Ia menambahkan, inovasi juga sangat tergantung daripada regulator. Otoritas Jasa Keuangan (OJK) pada akhir tahun 2021 telah mengeluarkan ketentuan melalui POJK 12 dan POJK 13 yang intinya adalah beralihnya regulatory approach dari rule-based approach menjadi principle-based approach.

Mulya mengatakan OJK tidak lagi mengatur secara rigid, tapi memberikan kebebasan bagi bank ataupun lembaga keuangan untuk melakukan inovasi dalam rangka mengejar pertumbuhan teknologi informasi yang berlangsung dengan cepat. Regulasi ini sudah sangat mendukung sehingga memungkinkan bagi bank bank untuk melakukan inovasi dengan cepat.

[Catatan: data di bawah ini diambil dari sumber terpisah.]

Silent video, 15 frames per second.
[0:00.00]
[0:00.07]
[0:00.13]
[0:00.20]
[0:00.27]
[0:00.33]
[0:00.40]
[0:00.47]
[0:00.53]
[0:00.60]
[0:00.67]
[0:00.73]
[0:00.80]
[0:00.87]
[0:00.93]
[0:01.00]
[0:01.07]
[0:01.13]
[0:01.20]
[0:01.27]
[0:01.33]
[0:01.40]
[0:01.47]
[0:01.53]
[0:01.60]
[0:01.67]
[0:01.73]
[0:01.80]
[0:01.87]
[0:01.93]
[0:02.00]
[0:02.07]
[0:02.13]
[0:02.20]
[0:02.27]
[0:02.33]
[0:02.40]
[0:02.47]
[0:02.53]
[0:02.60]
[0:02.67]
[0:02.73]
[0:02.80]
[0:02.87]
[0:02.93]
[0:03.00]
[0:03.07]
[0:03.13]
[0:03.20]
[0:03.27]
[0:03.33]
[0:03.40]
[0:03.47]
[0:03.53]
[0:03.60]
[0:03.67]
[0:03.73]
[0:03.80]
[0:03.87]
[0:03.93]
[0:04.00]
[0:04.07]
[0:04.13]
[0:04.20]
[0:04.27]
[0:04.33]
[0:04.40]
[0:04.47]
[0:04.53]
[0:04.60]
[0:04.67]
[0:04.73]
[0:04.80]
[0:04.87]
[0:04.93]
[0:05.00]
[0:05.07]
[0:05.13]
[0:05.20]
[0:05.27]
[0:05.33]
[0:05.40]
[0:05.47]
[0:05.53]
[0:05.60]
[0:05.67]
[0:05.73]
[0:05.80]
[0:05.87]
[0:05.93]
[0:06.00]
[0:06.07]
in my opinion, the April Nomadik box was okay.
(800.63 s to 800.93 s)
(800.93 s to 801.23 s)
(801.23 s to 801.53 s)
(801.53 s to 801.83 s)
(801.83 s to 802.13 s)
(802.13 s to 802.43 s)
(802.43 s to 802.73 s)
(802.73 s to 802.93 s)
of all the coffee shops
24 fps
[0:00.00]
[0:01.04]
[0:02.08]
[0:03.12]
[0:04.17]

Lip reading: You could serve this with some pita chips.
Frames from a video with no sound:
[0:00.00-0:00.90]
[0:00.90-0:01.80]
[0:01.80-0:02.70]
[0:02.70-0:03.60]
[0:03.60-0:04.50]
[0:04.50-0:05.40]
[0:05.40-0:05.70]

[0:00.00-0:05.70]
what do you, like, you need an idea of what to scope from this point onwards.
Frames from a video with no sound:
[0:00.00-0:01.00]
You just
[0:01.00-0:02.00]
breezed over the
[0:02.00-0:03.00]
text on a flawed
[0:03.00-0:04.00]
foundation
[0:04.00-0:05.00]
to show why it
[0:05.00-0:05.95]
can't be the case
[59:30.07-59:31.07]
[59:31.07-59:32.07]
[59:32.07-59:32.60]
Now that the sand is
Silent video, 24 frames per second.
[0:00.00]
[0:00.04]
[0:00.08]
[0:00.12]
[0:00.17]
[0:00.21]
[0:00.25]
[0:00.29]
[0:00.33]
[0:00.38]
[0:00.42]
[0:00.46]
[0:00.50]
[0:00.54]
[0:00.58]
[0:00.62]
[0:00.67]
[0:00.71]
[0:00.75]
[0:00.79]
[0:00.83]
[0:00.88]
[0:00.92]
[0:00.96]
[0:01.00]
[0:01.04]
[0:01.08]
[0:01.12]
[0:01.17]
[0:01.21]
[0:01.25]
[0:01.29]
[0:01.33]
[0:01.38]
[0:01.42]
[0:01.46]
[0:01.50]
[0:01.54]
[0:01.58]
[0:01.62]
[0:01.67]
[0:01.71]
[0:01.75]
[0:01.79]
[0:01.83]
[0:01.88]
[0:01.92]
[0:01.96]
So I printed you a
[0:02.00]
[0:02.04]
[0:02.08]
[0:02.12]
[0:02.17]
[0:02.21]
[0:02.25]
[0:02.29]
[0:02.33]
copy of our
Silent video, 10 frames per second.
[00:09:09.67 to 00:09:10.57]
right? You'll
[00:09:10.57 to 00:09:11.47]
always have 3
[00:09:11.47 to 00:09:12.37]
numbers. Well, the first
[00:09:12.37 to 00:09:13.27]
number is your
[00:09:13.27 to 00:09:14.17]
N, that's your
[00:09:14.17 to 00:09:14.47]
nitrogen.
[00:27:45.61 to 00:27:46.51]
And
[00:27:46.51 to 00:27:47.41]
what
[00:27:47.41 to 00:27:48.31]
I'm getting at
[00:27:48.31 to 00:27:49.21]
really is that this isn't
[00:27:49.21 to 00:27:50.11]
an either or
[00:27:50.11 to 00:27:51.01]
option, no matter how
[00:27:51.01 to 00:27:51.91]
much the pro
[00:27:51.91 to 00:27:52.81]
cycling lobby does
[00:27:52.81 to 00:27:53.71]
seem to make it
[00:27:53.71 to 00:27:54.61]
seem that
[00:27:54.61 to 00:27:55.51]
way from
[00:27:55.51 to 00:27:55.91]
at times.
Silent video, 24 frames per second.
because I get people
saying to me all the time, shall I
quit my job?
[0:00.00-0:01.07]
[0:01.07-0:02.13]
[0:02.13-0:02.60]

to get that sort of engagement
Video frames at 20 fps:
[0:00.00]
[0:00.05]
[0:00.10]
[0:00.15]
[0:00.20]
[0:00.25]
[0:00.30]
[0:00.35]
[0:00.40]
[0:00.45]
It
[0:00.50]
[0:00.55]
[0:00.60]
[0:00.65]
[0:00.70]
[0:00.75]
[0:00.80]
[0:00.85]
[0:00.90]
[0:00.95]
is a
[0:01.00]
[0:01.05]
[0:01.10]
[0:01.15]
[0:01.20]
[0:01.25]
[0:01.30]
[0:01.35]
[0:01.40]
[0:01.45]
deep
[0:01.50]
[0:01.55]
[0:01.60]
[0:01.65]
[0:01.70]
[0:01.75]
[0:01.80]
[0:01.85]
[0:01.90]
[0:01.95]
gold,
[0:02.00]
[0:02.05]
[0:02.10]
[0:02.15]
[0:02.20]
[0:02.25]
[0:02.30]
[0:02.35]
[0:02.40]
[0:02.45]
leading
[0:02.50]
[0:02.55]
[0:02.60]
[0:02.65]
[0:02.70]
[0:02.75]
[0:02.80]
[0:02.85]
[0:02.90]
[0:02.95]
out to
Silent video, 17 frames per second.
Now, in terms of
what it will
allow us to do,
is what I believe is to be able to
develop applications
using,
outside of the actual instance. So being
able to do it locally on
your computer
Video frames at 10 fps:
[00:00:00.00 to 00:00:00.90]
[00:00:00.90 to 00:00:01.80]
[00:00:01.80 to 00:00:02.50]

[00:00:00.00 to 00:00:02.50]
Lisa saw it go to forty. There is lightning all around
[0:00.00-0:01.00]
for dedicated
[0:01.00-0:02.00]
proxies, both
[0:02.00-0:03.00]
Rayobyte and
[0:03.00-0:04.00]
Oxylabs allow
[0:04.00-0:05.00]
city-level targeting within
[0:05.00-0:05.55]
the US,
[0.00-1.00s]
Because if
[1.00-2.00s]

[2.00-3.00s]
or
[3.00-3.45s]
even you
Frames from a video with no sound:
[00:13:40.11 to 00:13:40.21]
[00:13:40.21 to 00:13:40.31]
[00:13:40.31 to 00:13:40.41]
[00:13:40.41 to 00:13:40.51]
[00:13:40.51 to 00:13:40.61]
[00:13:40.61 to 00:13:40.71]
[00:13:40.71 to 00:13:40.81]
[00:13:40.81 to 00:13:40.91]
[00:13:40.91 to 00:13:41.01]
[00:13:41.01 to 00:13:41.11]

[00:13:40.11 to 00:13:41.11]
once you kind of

Mengingat regulasi telah mendukung, menurut Mulya saat ini tinggal kedewasaaan dari pada lembaga keuangan syariah untuk dapat melakukan inovasi. Tidak lain adalah kemampuan menghasilkan suatu produk ataupun aktivitas baru yang memenuhi kebutuhan masyarakat atau yang dikenal dengan user experience atau consumer experience.

 

"Nah, inilah barangkali kemampuan melakukan inovasi ini harus diimbangi dengan kemampuan melakukan mitigasi resiko yang tiada lain adalah kemampuan melakukan manajemen risiko yang canggih," kata Mulya.